EXERCISE:
Nothing but the records themselves, exactly as written, should appear in the reply; leave out the pictures.

MATERIAL FOR THIS EXERCISE:
----------------------------------------

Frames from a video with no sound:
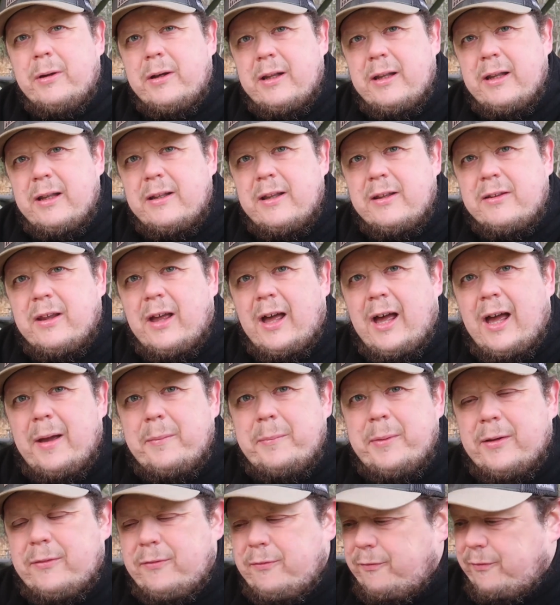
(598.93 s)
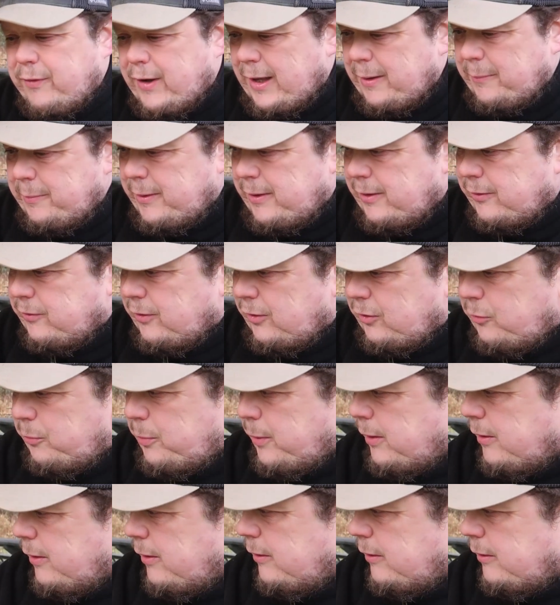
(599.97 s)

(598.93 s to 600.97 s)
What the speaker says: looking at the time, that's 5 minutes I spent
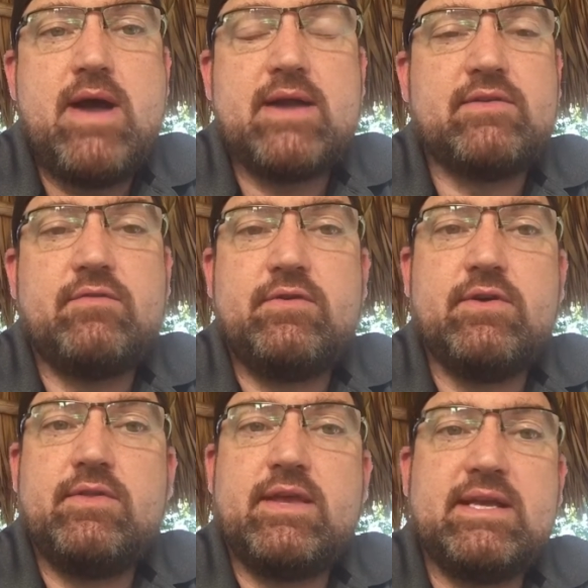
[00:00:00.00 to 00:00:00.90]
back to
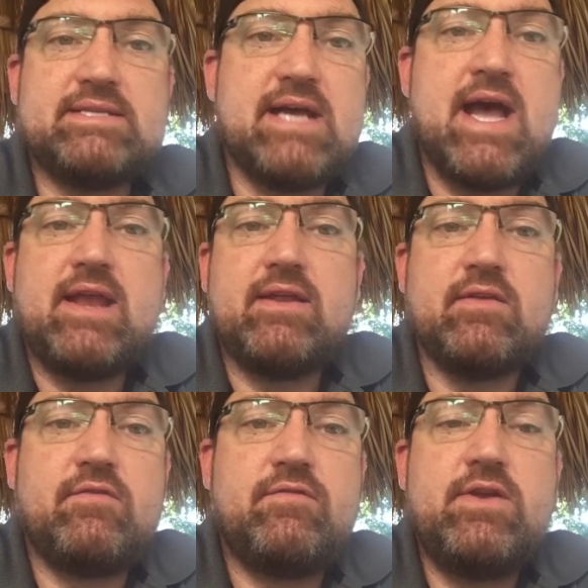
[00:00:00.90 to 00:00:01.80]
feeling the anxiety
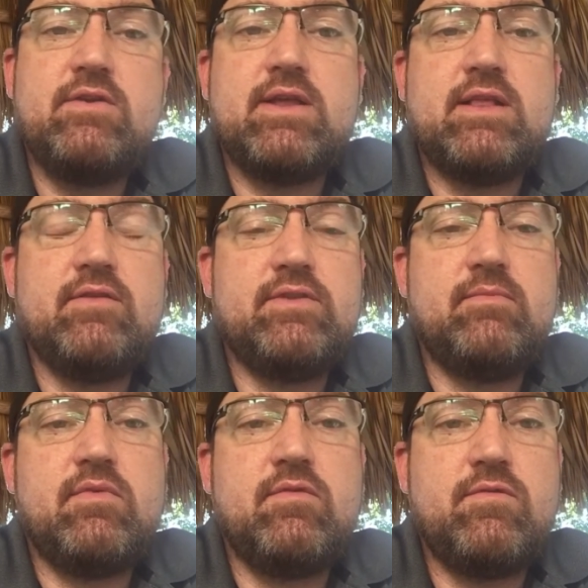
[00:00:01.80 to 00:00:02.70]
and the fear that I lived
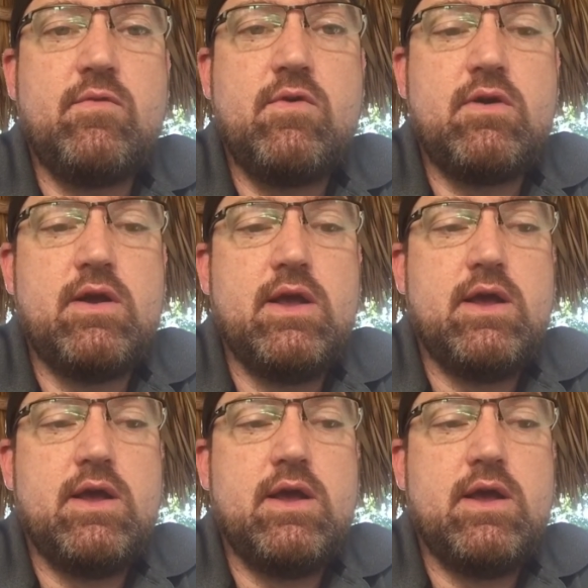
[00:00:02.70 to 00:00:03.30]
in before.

----------------------------------------

TASK ANSWER:
Frames from a video with no sound:
(598.93 s)
(599.97 s)

(598.93 s to 600.97 s)
What the speaker says: looking at the time, that's 5 minutes I spent
[00:00:00.00 to 00:00:00.90]
back to
[00:00:00.90 to 00:00:01.80]
feeling the anxiety
[00:00:01.80 to 00:00:02.70]
and the fear that I lived
[00:00:02.70 to 00:00:03.30]
in before.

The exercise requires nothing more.